Artist Jackson Pollock lived at number 9 from 1949 through 1950. Standing before number 15 is one of the few remaining original NYC gaslights. In fact, this was the last NYC street to remain lit by gaslight; they were not replaced by electric ones until the late 1930s. This is another block of residences nowadays occupied mostly by New York University professors, although a few are private – one sold two years ago for $5.5 million, boasting private street parking, two working fireplaces and double height ceilings. This alley was turned into a cul-de-sac in the 1950s when a large apartment building was constructed at the east end of the lane, blocking its access to Fifth Avenue. Until that time Washington Mews and Macdougal Alley formed a straight line from University Place west across Fifth Avenue to Macdougal Street.
■ 101-103 Waverly Place is the address for the main entry to the Washington Square Hotel, but the last awning on Macdougal before turning right onto Waverly announces the North Square Restaurant, where Norah Jones got her start as a waitress who was allowed to sing during Sunday brunches.
Shortly after it opened in 1902 as the residential Hotel Earle (named after its first owner), a second identical building was constructed, the two connected to form one larger hotel. Ernest Hemingway stayed at this hotel for several weeks, just before departing for Europe for WW I in 1914. In 1917 Earle L’Amoureux purchased the adjacent brick building, bringing his hotel all the way to the corner of Macdougal. Dylan Thomas stayed here in 1950 after being evicted from the Beekman for rowdy behavior; Bob Dylan stayed here in 1961 when he arrived from Minneapolis at the tender age of 20. Other guests have included Joan Baez, Bo Diddley, Bill Cosby, Barbra Streisand, Patricia Highsmith and the B-52s. The hotel is today a pleasant, affordable tourist hotel at a great location, with snug rooms and a handsome Art Deco bar. Retrace your steps back to Macdougal.
■ 27-28 Washington Square North, at the NE corner of Macdougal, is the former residence of Matthew Broderick and Uta Hagen. Called the Richmond Hill Apartments, the building is named after the 1770s era Greenwich Village estate of Major Abraham Mortier, later occupied by General George Washington as a headquarters and subsequently owned by Aaron Burr, third Vice President and killer of Alexander Hamilton.
Note: Cross over Macdougal, noticing that as you walk to the east the street is named Washington Square North for two blocks.
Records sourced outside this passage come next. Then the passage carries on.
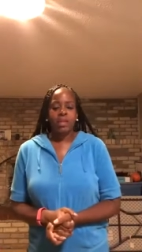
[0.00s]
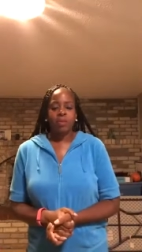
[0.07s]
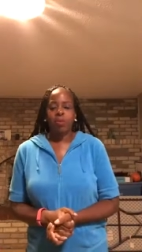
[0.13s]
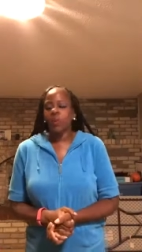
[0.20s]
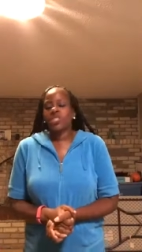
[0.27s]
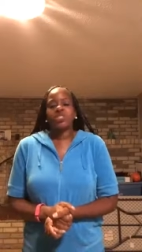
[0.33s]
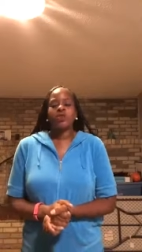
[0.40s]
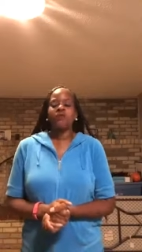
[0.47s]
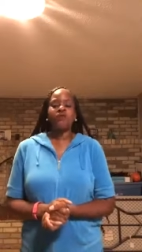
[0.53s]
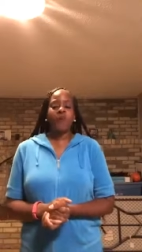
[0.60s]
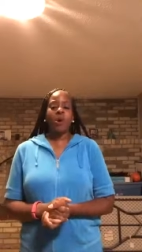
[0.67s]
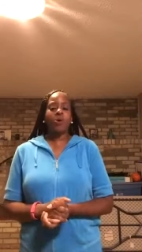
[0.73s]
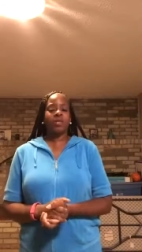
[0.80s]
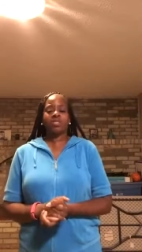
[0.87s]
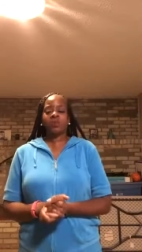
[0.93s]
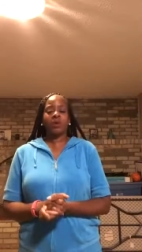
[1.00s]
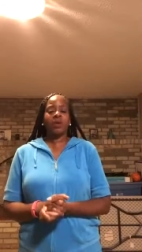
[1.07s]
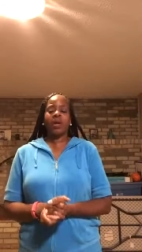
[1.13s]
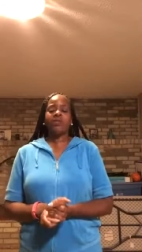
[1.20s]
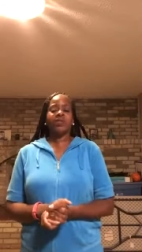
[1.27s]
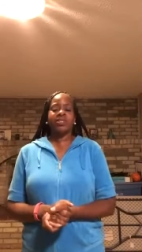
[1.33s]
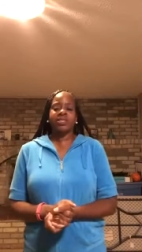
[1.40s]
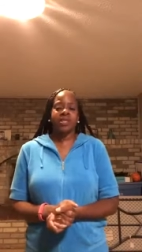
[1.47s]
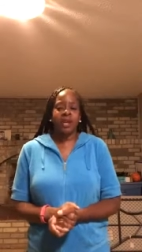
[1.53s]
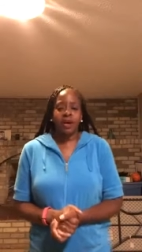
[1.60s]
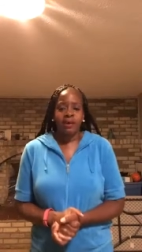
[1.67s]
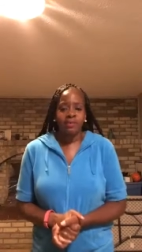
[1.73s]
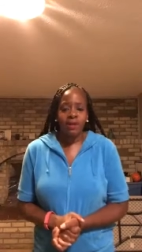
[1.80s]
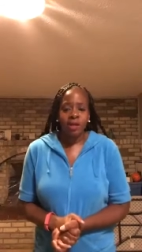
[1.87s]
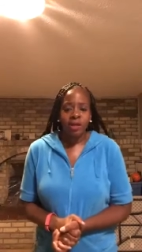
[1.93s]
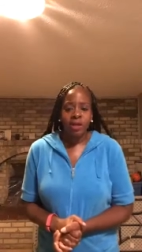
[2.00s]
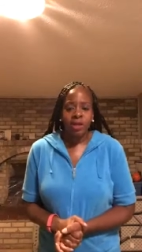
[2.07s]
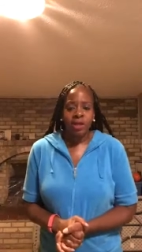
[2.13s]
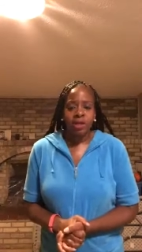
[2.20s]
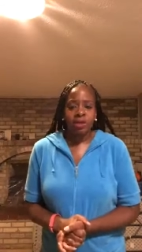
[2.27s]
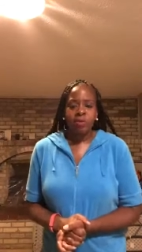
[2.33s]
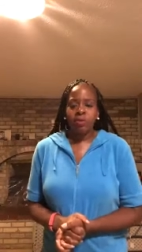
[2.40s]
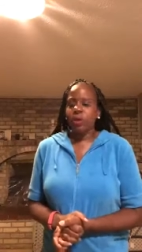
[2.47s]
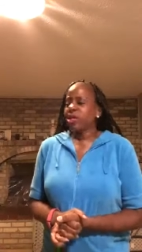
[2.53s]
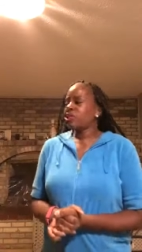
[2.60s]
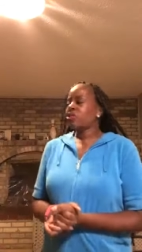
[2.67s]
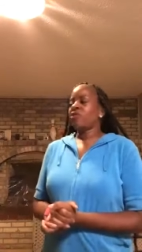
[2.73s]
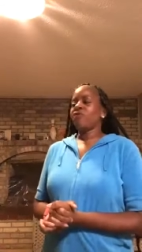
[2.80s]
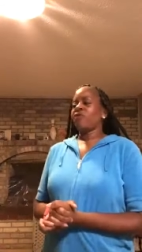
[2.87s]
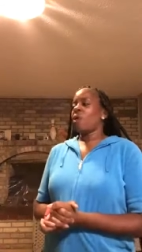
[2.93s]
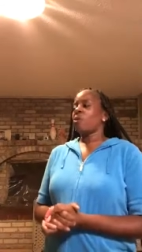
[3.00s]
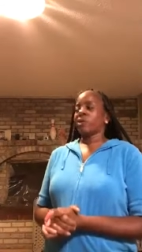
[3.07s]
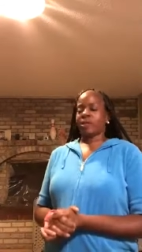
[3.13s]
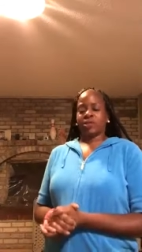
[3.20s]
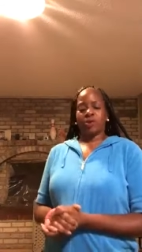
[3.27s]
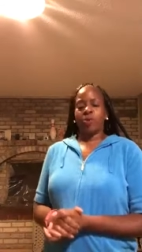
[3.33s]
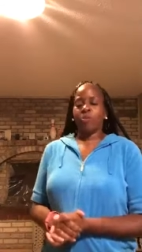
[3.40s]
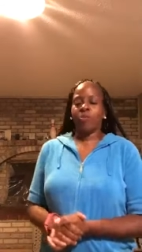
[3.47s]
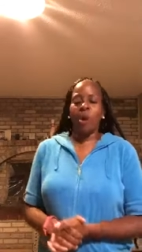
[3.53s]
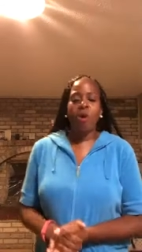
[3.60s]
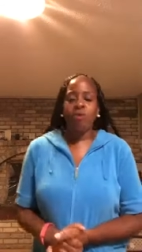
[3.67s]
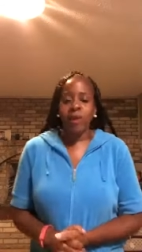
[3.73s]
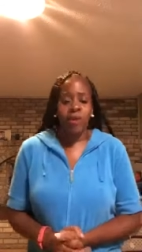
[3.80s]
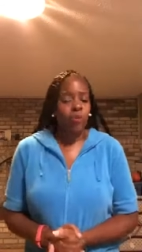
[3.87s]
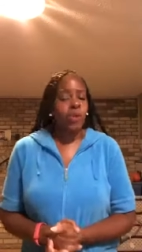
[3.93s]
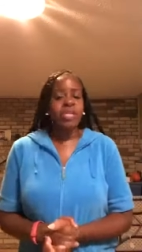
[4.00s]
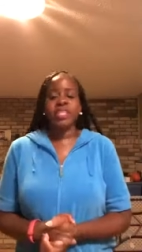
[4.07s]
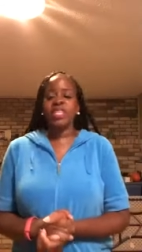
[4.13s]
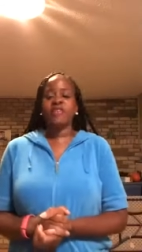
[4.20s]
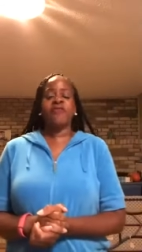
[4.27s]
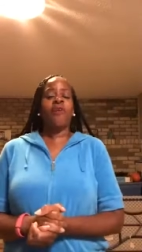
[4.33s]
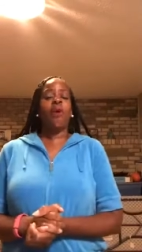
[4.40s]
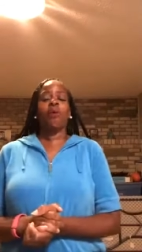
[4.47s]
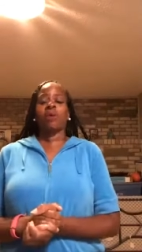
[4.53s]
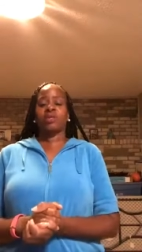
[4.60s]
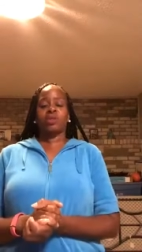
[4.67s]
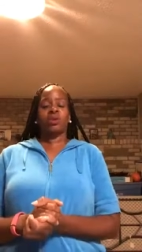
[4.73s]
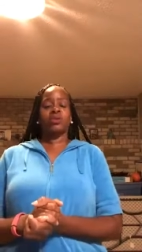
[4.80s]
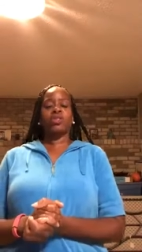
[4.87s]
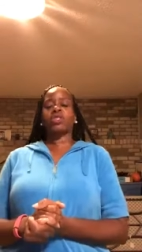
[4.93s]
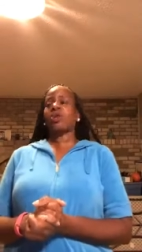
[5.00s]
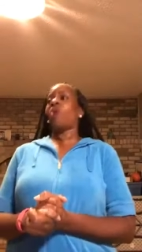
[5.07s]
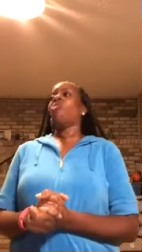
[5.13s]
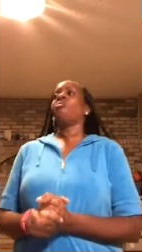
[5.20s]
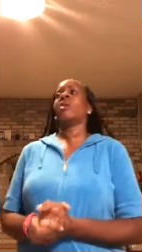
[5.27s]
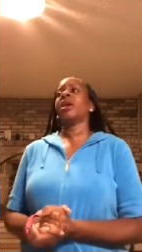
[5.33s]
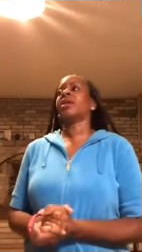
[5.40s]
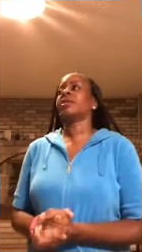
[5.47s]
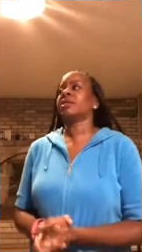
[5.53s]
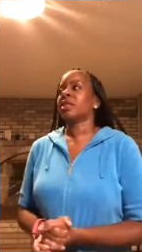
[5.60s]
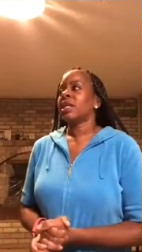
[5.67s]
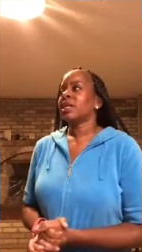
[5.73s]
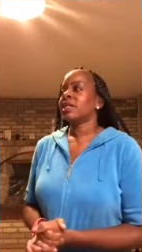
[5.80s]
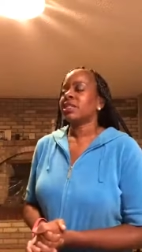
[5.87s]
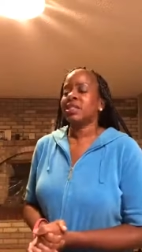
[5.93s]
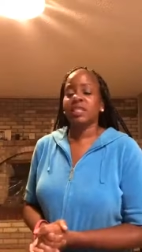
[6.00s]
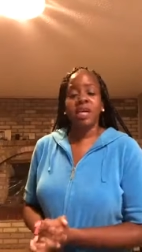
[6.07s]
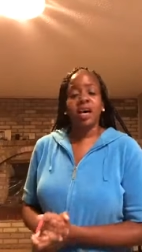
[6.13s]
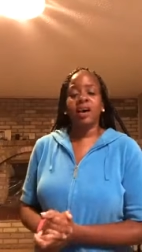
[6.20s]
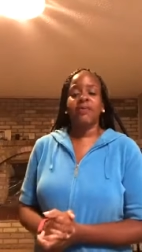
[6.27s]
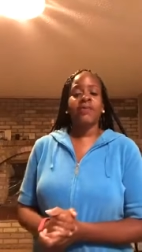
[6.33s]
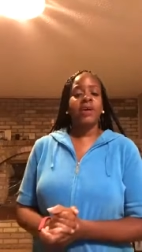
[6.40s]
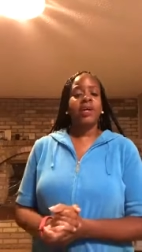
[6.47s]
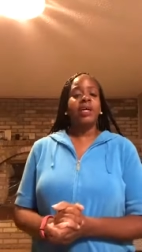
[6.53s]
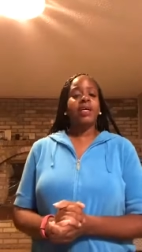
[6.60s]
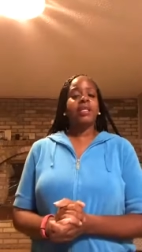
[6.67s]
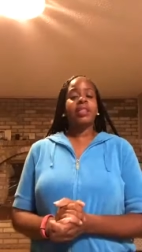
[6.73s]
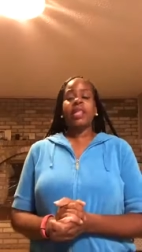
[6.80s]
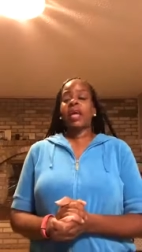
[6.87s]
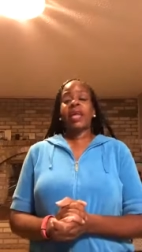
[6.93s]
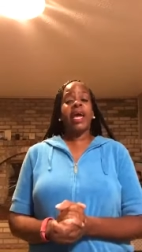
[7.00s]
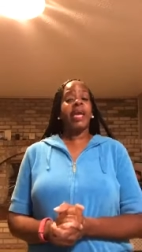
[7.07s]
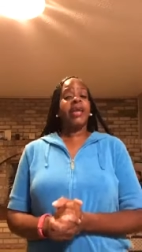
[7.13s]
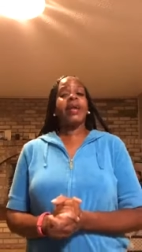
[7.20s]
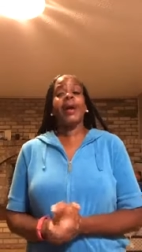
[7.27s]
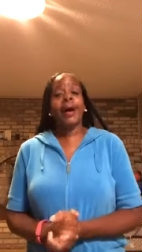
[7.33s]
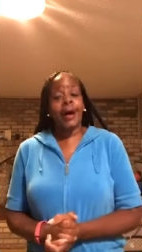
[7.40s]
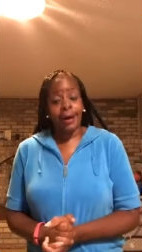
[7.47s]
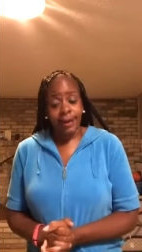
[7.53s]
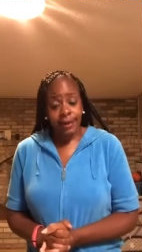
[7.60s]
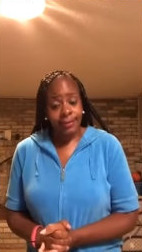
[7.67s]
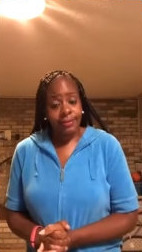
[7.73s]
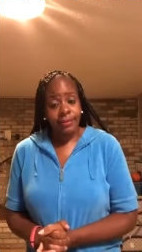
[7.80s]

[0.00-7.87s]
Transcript: We too focus on other stuff. We too focus on program. We just focus on so much stuff that ain't God.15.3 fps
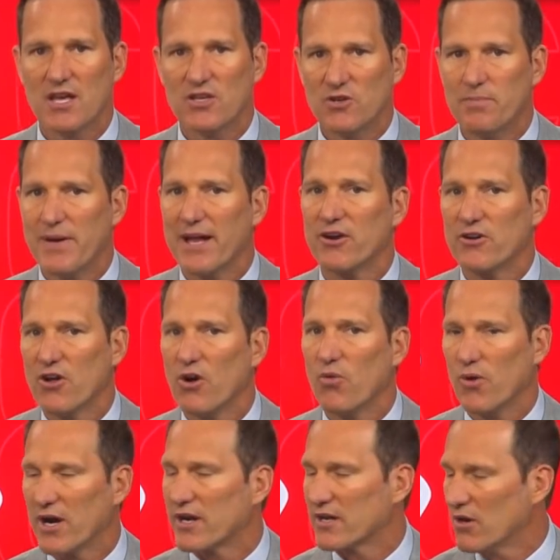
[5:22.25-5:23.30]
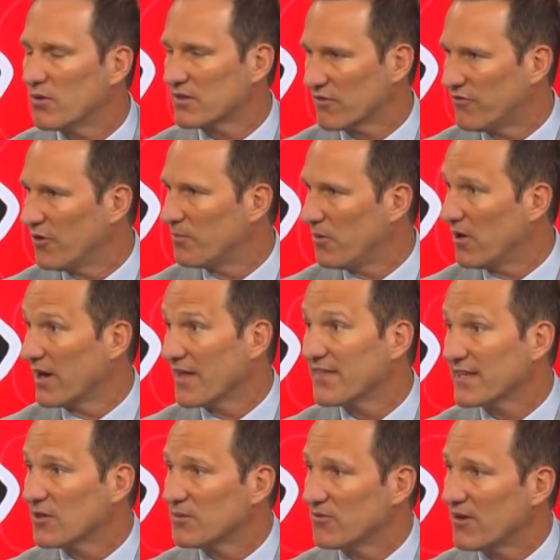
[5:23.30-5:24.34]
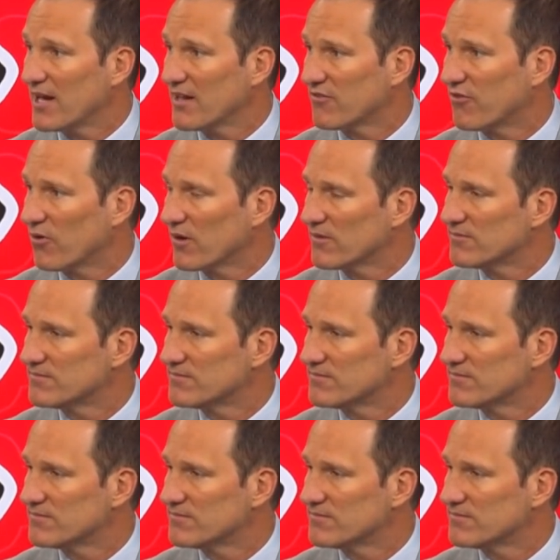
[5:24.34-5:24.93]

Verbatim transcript: You better know where to go with the football, and I think he'll be ready for it.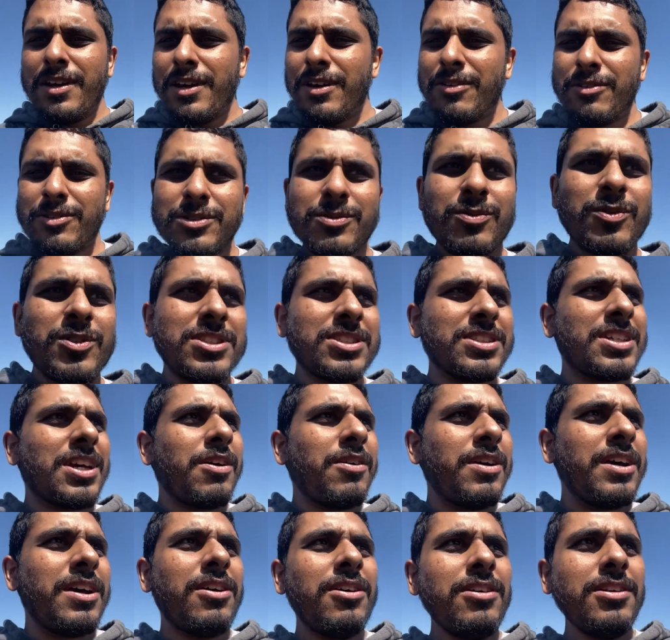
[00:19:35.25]
What, what's
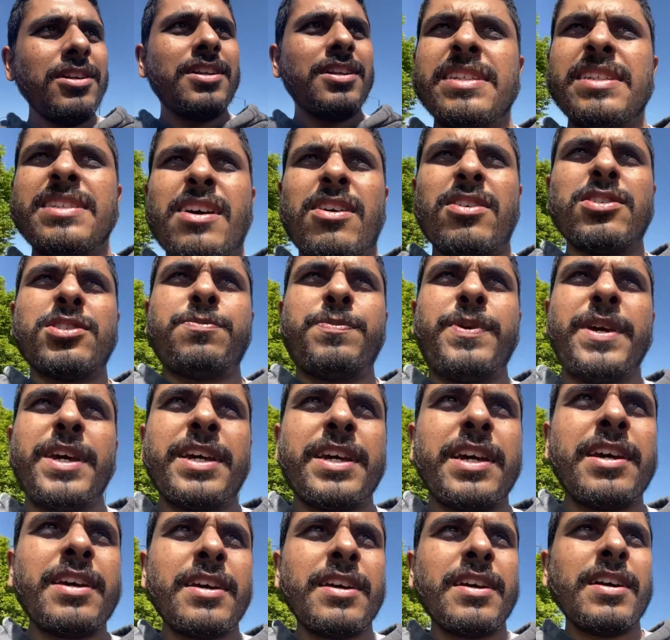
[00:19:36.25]
going on? I was
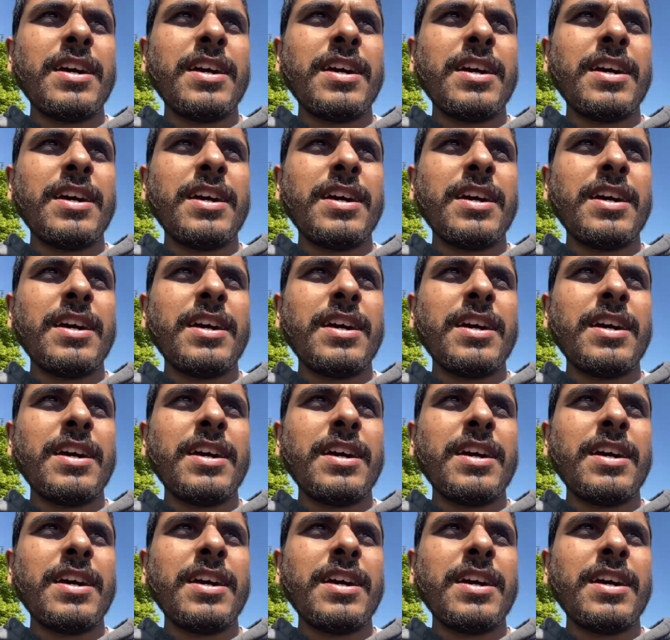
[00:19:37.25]
speaking,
West and east of Washington Square Park the street is named Waverly Place, after Sir Walter Scott’s historical novel Waverley (note spelling difference), to honor him on the year after his death in 1832.
■ Washington Square North: This series of 19th-century row houses was built as an income generating project for Sailor's Snug Harbor, the nation’s first home for retired merchant seamen. Established in 1801 by the will of Captain Robert Randall, the charity housed 900 “aged, decrepit and worn-out” seamen on a 130 acre waterfront complex on Staten Island. By the late 19th century Sailors' Snug Harbor was among the wealthiest charities in New York, with its Washington Square and Eighth Avenue residences yielding rich rents at a surplus of $100,000 a year. These Greenwich Village properties were built on land that had been Randall’s farm. The construction of this row of houses in 1831 was also the city’s first delineation of distinct residential and commercial districts; the strict absence of trade and industry was stipulated in the land lease. The Row was originally home to some of New York City's foremost merchants, bankers, community leaders and cultural figures. Among the original lessees were New York University council members (numbers 5 and 7); number 3 was where John Dos Passos wrote Manhattan Transfer, and where artists Edward Hopper and Rockwell Kent painted; number 18 (demolished in 1952 for No. 2 Fifth Ave. apartments) was the home of Henry James’s grandmother, and the time he spent there as a boy was reflected in his 1880 novel, Washington Square. Later Row residents included architect Richard Morris Hunt and founding president of the Metropolitan Museum of Art John Taylor Johnston. Number 1, since demolished, was once the home of Edith Wharton. Stylistic unity, high quality construction, extra wide and deep lots, interior luxury features and facades set back twelve feet from the street’s property line made this block of houses among the most lavish of its time. Washington Square North is today one of the finest rows of Greek Revival houses in the country.
■ Washington Square Park, on the right side of the street, runs between Macdougal and University Place. It is the southern terminus of storied Fifth Avenue, which forms the delineation of East and West street addresses in Manhattan. Originally a marsh surrounding Minetta Brook, which ran from 23rd Street all the way to the Hudson River, the park’s acreage was once used as a graveyard for slaves and yellow fever victims, a dueling ground and a place of execution during the city’s early days. After a brief stint as a military parade ground, the tract was made a park in 1850.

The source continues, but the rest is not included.